Ce qu'un indépendant phocéen doit surveiller

Trois points de friction reviennent à Marseille, qu'aucun tableur ne résout seul:

  • la cohérence entre la carte du room service et la carte du bar-restaurant — deux politiques d'achat, mais une seule promesse à défendre devant le client;
  • la rentabilité réelle de la terrasse en saison, confrontée à son coût d'exploitation le reste de l'année — un arbitrage qui décide si l'adresse joue la carte "village" ou la carte "destination";
  • l'arbitrage entre un chef identifiable et une brigade polyvalente — premier choix qui décide du ton, du tarif, et de la note gastronomique réellement perceptible dans l'assiette.

Le verdict d'usage

Tant qu'on en reste aux ratios, l'exercice publié par Hospitality Net ne sera qu'un pense-bête professionnel de plus.
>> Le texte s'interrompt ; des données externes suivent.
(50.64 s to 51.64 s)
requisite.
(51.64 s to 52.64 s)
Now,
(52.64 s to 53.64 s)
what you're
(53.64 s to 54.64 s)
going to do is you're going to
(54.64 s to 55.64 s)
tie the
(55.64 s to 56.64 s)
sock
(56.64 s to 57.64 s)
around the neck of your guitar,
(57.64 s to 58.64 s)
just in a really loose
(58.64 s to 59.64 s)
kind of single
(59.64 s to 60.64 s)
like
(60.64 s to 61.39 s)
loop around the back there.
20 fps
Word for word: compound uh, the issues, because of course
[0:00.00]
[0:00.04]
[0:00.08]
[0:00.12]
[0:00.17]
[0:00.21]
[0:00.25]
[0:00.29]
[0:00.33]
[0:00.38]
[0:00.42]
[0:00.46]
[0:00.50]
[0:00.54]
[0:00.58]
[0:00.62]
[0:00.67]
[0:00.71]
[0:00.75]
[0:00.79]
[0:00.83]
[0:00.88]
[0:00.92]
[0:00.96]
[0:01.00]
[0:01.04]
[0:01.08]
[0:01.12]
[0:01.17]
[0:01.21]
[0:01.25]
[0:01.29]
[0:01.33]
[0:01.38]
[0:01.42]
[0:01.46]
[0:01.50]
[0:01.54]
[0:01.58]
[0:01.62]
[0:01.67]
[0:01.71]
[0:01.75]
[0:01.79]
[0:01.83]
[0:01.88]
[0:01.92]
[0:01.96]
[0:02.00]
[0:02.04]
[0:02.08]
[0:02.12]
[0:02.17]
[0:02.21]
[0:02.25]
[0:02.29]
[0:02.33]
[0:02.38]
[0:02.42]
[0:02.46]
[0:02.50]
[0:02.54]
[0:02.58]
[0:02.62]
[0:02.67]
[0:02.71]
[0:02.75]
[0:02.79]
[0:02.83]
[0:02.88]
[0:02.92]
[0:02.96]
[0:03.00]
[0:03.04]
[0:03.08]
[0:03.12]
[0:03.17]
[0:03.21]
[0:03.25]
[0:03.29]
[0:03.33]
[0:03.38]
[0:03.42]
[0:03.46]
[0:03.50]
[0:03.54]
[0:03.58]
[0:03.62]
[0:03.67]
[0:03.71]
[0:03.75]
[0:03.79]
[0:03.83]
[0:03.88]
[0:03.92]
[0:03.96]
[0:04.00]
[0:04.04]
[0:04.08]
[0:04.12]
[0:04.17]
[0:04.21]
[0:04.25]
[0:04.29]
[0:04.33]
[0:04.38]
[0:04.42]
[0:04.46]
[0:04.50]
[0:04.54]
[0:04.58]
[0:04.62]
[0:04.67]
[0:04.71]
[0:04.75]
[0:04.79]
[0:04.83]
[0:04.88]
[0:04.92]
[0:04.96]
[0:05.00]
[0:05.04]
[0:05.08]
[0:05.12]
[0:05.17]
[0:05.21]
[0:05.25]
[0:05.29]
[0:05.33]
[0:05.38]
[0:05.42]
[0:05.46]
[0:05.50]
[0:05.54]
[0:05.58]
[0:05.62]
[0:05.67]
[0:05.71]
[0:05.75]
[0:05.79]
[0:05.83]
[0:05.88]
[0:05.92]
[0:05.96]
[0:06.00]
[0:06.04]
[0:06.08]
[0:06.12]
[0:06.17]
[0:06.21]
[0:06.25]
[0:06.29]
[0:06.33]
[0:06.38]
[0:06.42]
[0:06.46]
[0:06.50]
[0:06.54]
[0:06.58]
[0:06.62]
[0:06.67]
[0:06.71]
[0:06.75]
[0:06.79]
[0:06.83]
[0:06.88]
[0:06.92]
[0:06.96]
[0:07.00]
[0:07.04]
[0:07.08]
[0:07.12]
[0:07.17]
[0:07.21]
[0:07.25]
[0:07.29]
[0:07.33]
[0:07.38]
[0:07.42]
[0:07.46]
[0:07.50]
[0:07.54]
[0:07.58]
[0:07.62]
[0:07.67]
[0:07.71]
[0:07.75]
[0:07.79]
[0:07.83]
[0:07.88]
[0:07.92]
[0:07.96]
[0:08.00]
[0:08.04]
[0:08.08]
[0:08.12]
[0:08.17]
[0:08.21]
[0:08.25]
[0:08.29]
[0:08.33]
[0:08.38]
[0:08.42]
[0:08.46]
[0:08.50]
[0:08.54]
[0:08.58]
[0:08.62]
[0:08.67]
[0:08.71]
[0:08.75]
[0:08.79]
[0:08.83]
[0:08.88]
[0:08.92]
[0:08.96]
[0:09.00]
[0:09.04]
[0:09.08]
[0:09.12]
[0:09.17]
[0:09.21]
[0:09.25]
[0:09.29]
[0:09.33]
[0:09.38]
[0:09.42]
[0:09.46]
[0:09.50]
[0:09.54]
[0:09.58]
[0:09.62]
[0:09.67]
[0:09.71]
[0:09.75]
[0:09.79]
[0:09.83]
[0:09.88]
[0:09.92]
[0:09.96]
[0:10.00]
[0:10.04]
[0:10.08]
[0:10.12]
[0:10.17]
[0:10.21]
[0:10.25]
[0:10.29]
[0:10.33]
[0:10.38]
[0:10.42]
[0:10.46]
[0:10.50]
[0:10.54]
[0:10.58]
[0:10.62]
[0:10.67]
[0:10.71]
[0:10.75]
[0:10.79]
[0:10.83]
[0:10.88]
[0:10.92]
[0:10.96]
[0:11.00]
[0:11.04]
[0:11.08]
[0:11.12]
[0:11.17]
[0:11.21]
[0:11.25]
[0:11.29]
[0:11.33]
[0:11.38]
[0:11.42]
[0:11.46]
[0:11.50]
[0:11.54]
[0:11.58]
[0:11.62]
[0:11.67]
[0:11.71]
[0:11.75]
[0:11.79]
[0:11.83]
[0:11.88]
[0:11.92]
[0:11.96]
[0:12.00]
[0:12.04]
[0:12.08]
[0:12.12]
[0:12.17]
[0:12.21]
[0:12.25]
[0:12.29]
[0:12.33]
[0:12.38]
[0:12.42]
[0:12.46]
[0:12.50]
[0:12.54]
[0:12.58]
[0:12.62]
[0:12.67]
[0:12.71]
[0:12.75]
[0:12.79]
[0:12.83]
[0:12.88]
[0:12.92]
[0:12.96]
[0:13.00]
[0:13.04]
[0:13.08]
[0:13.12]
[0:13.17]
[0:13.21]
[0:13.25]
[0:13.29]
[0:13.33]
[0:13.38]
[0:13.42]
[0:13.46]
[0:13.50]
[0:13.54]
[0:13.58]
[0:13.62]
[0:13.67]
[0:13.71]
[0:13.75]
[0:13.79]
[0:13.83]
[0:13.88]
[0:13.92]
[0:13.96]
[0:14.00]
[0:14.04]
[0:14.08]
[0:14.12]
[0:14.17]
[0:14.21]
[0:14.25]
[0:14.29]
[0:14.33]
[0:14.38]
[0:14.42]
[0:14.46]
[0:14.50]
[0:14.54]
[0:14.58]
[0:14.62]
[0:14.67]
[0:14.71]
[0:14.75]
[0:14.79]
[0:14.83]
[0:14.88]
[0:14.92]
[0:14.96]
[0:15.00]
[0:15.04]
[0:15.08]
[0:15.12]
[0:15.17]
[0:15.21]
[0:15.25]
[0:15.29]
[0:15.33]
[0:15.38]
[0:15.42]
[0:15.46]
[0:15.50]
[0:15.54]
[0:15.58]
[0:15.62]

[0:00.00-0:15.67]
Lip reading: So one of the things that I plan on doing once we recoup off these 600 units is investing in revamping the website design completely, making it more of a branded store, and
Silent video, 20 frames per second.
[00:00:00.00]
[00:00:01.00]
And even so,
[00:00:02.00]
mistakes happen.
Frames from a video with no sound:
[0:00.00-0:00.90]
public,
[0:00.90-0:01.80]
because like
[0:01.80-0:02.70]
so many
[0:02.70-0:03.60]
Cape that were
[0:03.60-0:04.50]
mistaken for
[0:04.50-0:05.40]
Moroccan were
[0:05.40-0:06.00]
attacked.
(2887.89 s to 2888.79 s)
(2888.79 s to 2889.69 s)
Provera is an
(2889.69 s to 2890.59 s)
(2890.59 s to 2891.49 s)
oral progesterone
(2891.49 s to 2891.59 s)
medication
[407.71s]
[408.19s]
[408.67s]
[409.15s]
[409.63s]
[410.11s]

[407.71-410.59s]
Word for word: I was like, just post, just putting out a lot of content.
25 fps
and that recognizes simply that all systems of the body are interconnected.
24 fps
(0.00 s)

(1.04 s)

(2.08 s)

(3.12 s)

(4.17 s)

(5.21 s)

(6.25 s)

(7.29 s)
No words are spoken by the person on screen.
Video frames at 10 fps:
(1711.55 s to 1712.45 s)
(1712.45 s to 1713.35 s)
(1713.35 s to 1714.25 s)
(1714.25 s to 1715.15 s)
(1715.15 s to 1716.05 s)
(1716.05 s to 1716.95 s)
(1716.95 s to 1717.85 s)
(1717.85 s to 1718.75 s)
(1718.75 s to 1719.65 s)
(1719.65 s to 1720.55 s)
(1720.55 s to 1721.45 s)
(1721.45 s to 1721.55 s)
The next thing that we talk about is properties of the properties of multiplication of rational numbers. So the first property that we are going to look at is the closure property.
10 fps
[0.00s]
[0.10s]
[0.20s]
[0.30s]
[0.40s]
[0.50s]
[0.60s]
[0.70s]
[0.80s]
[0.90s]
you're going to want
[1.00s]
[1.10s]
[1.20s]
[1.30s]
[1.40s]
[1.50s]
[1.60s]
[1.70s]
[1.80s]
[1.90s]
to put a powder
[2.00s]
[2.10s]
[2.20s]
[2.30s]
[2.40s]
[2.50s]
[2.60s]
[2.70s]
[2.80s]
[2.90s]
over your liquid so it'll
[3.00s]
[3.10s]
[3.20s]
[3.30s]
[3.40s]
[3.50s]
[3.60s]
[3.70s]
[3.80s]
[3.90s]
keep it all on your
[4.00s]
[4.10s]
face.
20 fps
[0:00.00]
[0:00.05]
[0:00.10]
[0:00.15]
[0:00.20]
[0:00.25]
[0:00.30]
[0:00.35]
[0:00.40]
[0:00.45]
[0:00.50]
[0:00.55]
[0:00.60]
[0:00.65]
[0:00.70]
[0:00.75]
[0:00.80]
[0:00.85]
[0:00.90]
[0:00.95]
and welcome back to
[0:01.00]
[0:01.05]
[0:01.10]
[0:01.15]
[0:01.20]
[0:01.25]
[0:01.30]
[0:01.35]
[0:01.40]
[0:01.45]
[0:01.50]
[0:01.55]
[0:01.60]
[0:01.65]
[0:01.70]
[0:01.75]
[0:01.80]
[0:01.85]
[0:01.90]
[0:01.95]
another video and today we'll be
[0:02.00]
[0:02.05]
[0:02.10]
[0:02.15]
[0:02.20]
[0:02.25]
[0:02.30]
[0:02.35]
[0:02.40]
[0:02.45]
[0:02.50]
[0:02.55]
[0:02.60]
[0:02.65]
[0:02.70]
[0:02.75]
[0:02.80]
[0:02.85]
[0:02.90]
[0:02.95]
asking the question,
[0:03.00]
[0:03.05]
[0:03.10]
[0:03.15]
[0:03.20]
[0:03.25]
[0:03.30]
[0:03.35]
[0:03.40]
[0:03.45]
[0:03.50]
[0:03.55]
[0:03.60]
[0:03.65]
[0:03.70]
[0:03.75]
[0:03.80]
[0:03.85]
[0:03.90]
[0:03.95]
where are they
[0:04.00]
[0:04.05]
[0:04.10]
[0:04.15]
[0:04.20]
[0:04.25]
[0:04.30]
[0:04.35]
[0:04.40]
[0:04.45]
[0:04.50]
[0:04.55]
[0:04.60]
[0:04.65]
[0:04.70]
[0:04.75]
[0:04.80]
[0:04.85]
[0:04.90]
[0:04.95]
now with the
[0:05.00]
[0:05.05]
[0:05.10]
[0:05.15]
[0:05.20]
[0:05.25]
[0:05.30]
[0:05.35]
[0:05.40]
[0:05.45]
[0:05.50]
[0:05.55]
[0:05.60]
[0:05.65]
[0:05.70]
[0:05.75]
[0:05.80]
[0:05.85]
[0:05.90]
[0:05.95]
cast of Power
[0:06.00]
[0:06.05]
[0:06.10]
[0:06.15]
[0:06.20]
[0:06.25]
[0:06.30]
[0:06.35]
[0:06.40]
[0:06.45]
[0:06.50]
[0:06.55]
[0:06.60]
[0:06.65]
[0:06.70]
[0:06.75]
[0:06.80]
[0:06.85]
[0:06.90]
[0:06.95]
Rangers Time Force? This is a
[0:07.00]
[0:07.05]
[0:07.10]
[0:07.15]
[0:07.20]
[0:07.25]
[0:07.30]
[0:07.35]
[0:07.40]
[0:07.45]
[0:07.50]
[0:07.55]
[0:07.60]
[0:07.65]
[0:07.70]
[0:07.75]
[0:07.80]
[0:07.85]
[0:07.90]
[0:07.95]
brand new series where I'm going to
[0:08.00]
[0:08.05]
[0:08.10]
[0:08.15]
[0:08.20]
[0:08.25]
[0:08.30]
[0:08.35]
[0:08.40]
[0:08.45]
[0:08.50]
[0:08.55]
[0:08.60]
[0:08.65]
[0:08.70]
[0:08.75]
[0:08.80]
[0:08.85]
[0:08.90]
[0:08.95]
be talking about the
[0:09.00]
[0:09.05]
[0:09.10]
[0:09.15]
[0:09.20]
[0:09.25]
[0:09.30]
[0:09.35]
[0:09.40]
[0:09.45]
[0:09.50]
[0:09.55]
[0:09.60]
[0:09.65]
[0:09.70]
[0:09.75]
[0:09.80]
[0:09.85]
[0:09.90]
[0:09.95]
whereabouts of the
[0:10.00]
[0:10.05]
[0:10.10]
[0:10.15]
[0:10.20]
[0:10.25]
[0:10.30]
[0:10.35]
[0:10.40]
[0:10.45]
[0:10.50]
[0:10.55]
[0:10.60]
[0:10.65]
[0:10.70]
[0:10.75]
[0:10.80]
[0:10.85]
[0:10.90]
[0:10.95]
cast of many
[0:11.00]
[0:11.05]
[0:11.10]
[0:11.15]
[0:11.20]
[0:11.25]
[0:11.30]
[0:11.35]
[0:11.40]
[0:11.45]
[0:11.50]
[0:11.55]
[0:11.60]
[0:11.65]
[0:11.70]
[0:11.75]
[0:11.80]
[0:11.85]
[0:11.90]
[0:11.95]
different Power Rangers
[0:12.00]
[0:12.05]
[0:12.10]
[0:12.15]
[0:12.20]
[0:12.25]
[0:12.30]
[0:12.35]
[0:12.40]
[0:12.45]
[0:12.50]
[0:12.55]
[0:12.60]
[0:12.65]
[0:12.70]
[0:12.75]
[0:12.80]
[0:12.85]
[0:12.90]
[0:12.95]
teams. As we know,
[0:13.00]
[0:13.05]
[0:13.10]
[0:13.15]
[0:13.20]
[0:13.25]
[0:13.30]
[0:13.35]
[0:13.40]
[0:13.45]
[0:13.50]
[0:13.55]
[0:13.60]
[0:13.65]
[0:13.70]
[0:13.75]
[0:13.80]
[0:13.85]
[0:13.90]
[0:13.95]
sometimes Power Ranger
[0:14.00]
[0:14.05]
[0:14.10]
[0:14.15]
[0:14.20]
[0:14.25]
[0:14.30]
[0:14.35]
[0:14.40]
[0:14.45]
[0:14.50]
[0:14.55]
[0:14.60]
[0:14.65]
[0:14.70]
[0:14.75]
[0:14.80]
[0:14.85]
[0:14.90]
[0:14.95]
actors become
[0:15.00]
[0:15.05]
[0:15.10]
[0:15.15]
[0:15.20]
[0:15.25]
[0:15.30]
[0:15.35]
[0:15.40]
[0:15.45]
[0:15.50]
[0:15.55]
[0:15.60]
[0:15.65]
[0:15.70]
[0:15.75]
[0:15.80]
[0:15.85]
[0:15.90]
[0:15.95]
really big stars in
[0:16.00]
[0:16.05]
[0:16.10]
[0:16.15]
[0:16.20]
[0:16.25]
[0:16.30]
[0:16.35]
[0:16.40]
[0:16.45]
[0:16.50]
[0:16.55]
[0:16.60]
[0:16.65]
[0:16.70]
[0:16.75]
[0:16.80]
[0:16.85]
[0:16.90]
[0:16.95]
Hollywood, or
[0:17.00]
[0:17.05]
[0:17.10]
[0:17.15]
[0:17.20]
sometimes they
Pour l'hôtelier indépendant phocéen, l'épreuve véritable est ailleurs: faire tenir le budget — c'est-à-dire le récit qu'il dessine — avec l'expérience effectivement livrée au client, du premier café du matin au dernier verre du soir. Tout écart entre les deux finit, tôt ou tard, par une mauvaise note sur un comparateur — et là, aucune ligne budgétaire ne rattrape l'image.